- [Supplied data]:
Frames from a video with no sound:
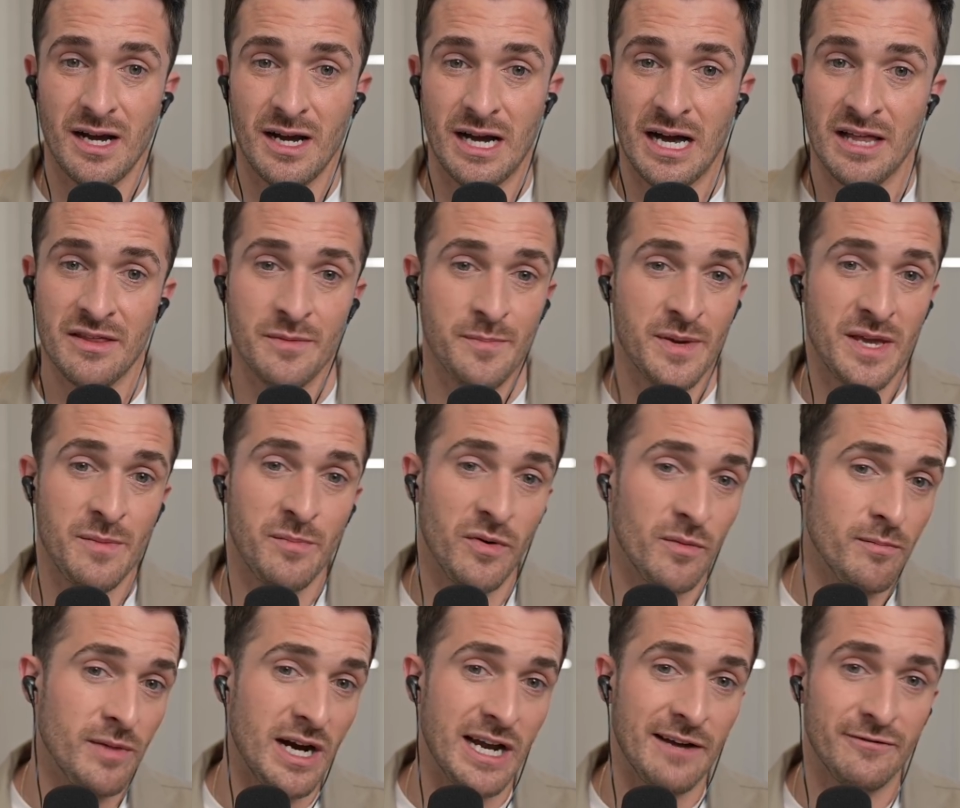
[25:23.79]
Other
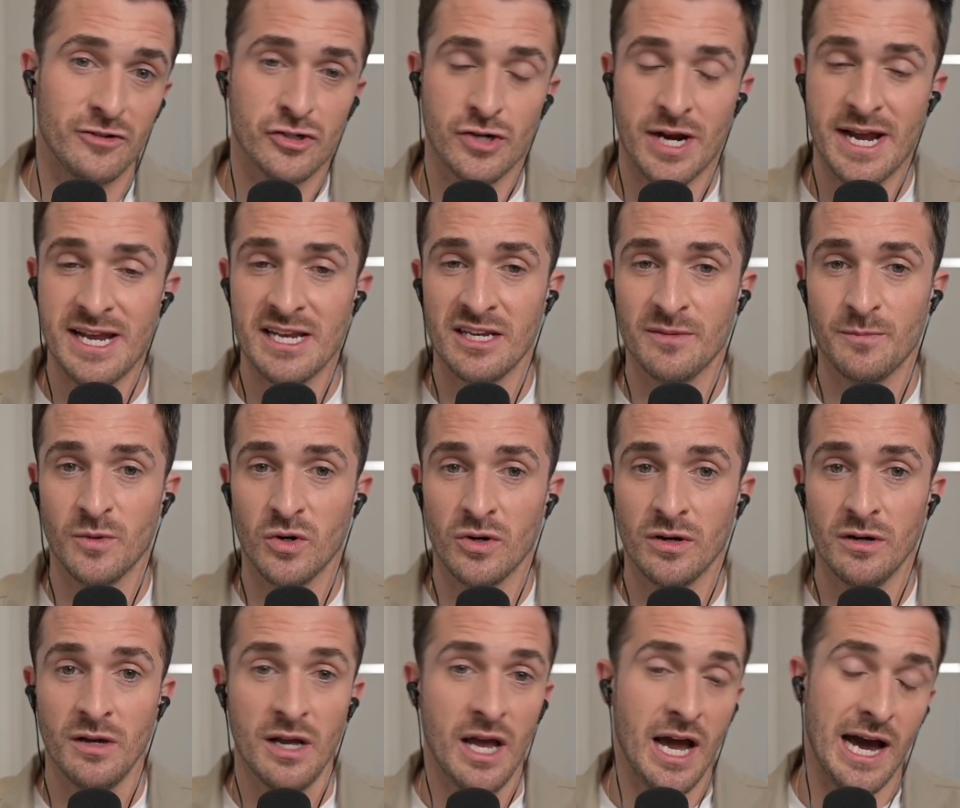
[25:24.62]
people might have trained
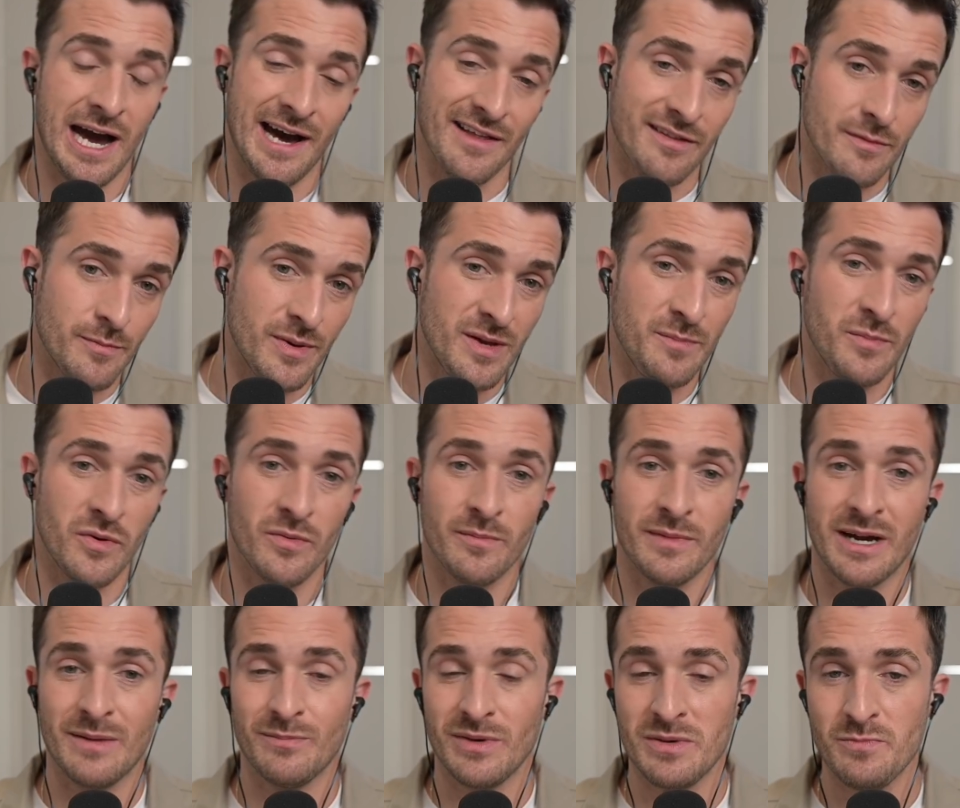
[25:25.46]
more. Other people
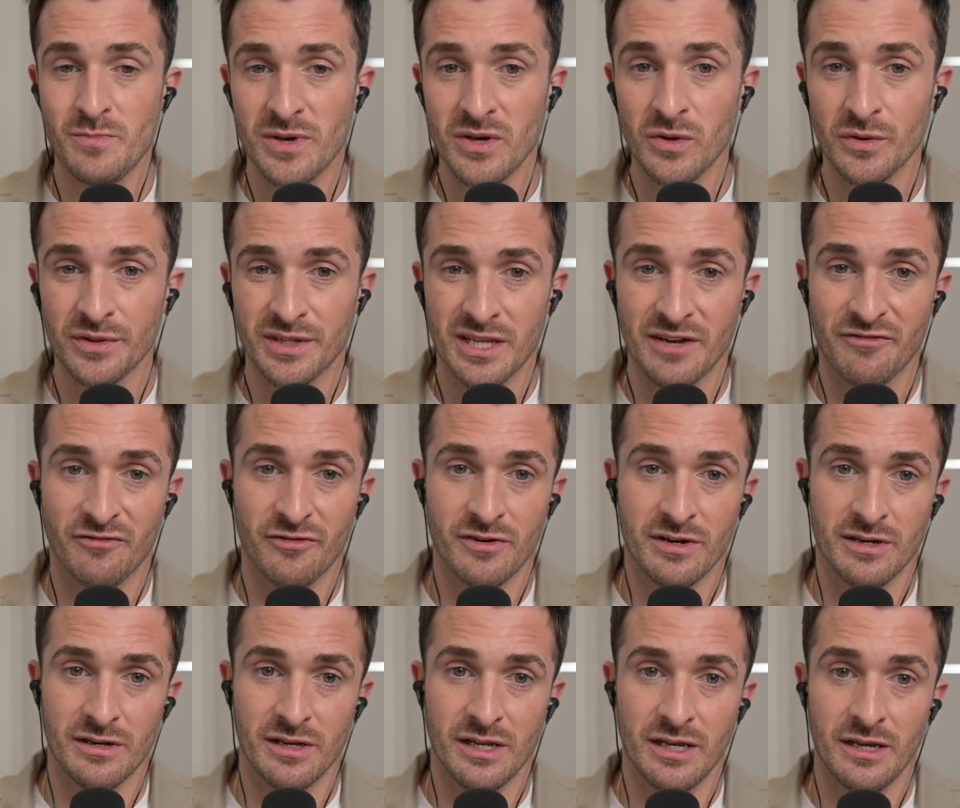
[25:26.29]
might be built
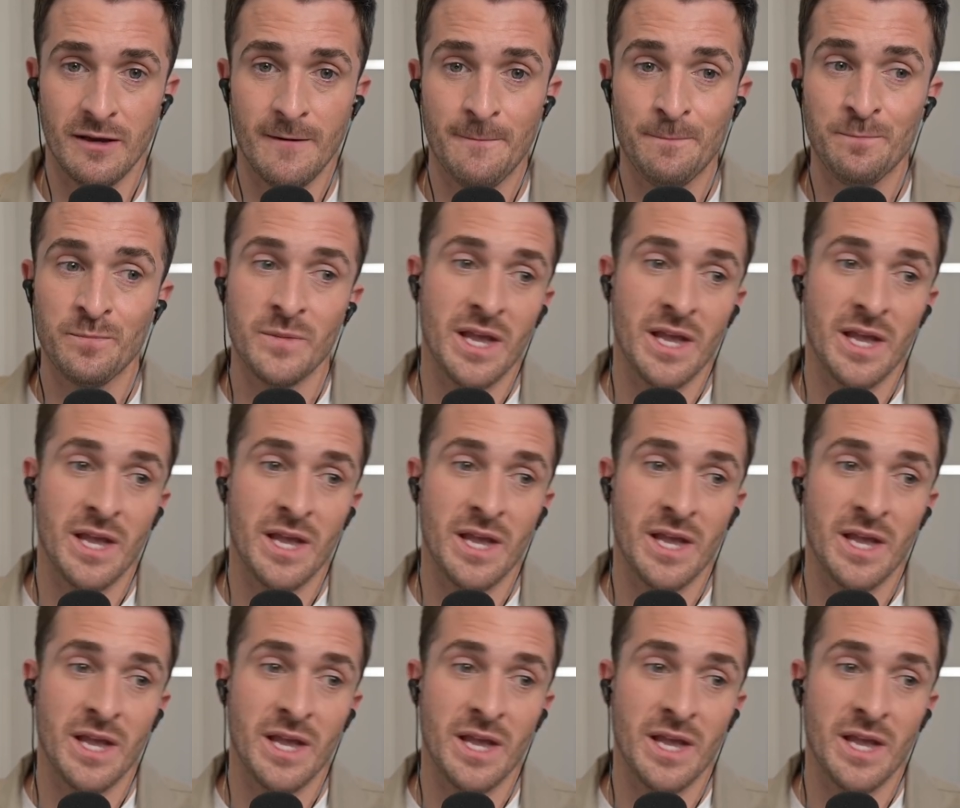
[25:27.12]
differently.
...
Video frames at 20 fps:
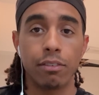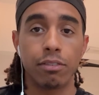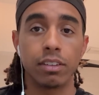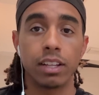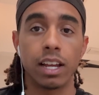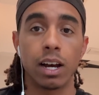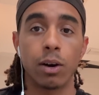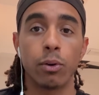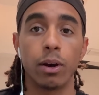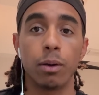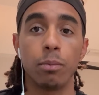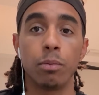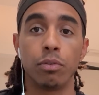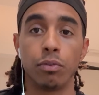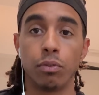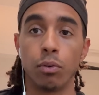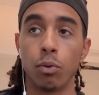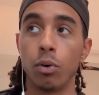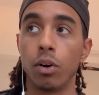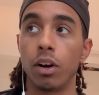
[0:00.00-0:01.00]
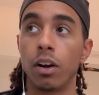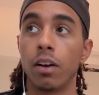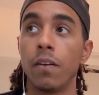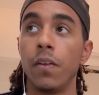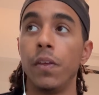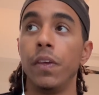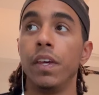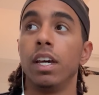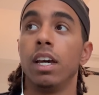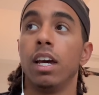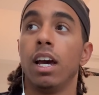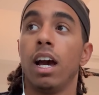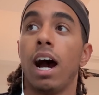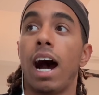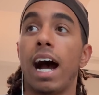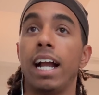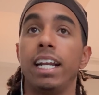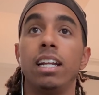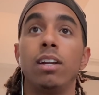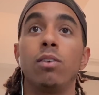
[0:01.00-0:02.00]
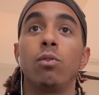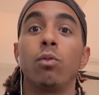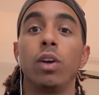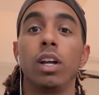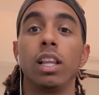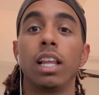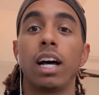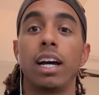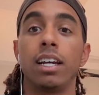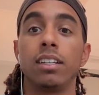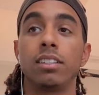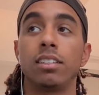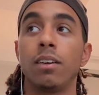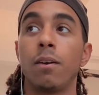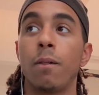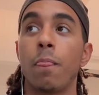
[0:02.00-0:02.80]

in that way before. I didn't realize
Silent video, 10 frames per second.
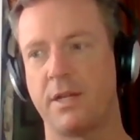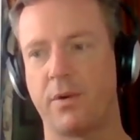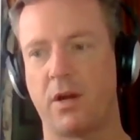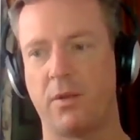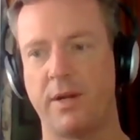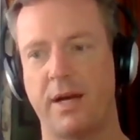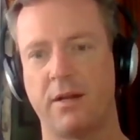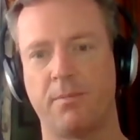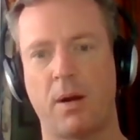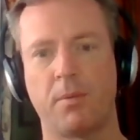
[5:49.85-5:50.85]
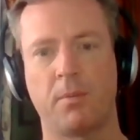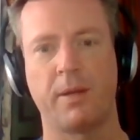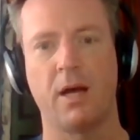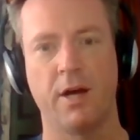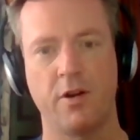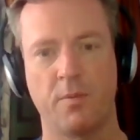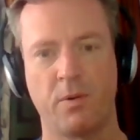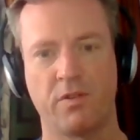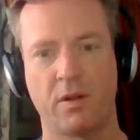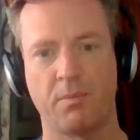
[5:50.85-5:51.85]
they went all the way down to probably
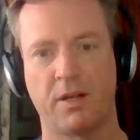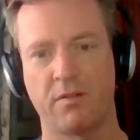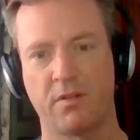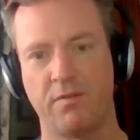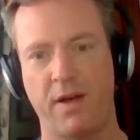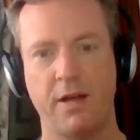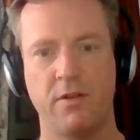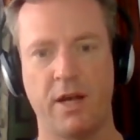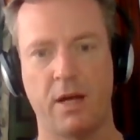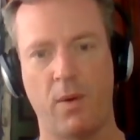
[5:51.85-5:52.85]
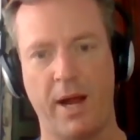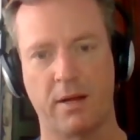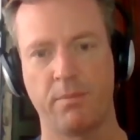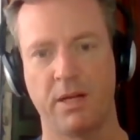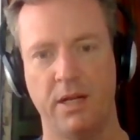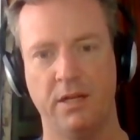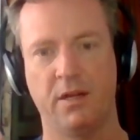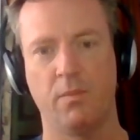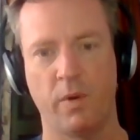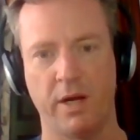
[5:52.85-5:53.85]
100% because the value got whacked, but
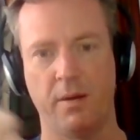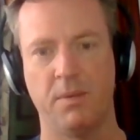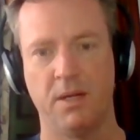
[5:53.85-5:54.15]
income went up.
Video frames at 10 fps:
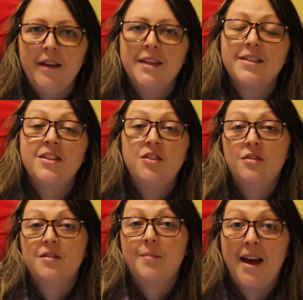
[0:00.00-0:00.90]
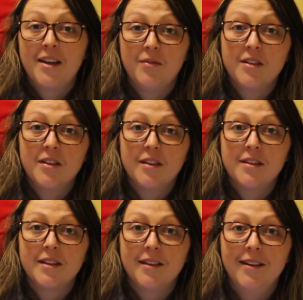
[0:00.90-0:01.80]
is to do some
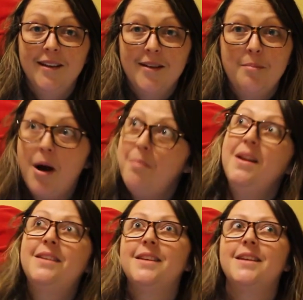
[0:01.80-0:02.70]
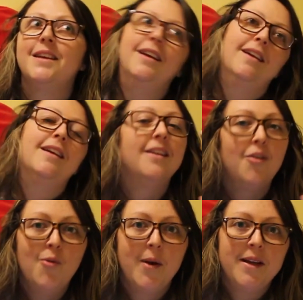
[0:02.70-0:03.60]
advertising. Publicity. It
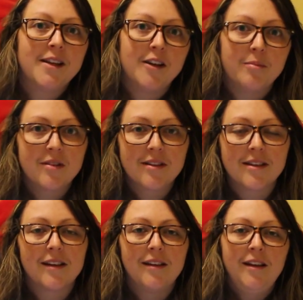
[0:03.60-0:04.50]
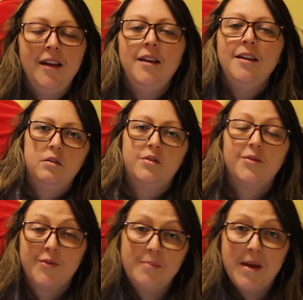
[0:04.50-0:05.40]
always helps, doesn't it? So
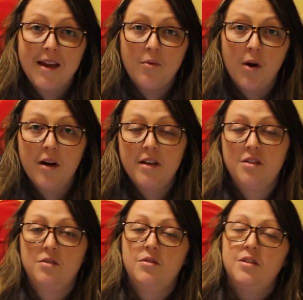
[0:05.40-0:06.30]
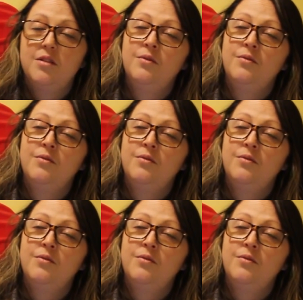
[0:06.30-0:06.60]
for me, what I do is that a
---
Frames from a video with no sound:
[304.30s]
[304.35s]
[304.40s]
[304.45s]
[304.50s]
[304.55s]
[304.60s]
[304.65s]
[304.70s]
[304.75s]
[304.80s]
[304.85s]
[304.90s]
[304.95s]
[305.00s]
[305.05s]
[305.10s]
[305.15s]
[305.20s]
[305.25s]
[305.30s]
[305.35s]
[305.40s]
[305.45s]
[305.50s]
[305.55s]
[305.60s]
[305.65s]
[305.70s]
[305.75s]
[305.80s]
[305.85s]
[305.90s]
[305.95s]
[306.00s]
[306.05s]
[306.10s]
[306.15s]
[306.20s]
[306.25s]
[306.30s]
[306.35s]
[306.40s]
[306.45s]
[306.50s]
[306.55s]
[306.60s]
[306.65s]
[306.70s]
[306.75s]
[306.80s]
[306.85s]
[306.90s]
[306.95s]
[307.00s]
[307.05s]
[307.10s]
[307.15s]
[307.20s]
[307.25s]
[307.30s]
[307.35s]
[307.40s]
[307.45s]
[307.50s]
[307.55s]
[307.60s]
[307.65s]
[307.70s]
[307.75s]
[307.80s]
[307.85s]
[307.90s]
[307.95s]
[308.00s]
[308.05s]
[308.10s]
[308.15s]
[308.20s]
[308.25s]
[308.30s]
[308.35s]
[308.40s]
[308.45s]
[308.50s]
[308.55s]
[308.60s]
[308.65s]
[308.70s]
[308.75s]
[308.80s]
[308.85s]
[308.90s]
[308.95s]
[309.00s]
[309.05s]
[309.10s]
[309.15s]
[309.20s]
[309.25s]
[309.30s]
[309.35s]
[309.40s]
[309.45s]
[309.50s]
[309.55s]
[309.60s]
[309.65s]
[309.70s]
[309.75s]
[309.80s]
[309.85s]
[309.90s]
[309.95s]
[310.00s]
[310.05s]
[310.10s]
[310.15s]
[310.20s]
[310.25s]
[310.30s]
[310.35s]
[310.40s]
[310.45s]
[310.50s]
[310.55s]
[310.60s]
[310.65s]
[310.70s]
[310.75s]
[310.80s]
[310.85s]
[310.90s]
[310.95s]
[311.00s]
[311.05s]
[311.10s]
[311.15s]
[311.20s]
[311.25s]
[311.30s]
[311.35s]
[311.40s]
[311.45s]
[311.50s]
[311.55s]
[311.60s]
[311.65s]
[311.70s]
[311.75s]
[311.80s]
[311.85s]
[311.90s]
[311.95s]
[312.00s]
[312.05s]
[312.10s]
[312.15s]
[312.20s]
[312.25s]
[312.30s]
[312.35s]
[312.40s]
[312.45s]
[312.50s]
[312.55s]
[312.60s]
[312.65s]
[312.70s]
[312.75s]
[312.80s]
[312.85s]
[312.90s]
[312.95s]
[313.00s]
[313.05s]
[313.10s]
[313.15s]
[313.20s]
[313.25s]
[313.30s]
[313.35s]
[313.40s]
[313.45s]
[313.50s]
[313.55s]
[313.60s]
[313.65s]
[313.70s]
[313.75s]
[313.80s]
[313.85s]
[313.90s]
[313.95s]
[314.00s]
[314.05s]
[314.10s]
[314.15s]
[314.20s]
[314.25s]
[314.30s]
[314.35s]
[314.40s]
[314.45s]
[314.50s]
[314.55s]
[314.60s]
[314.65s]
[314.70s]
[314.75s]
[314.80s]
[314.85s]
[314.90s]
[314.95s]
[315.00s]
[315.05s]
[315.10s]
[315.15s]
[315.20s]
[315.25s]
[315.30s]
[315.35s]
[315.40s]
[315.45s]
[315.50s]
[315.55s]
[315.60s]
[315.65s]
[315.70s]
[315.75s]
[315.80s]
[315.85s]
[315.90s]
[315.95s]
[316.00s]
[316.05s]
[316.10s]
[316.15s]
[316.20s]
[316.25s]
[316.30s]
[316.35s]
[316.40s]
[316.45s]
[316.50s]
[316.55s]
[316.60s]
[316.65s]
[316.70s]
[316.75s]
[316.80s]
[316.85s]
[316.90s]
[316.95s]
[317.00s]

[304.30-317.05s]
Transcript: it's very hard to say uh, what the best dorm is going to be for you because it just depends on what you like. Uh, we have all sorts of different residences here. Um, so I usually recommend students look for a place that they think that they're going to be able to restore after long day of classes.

- [Brief]: "[5:52.85-5:53.85]" marks the first line to copy, and "[0:05.40-0:06.30]" marks the last. Repeat that stretch above exactly, with no pictures.

- [Written reply]:
[5:52.85-5:53.85]
100% because the value got whacked, but
[5:53.85-5:54.15]
income went up.
Video frames at 10 fps:
[0:00.00-0:00.90]
[0:00.90-0:01.80]
is to do some
[0:01.80-0:02.70]
[0:02.70-0:03.60]
advertising. Publicity. It
[0:03.60-0:04.50]
[0:04.50-0:05.40]
always helps, doesn't it? So
[0:05.40-0:06.30]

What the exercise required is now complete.